# Exercise requirements
Could you print, exactly as they stand, the lines from the one holding "[00:00:01.00 to 00:00:02.00]" to the end of the data below, and nothing more?

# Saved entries
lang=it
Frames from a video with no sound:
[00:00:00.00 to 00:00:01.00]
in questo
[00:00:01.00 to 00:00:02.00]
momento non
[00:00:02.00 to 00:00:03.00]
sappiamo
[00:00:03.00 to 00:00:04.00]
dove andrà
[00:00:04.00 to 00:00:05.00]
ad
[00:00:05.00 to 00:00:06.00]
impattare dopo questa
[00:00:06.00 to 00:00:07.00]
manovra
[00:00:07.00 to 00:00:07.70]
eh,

# Task output
[00:00:01.00 to 00:00:02.00]
momento non
[00:00:02.00 to 00:00:03.00]
sappiamo
[00:00:03.00 to 00:00:04.00]
dove andrà
[00:00:04.00 to 00:00:05.00]
ad
[00:00:05.00 to 00:00:06.00]
impattare dopo questa
[00:00:06.00 to 00:00:07.00]
manovra
[00:00:07.00 to 00:00:07.70]
eh,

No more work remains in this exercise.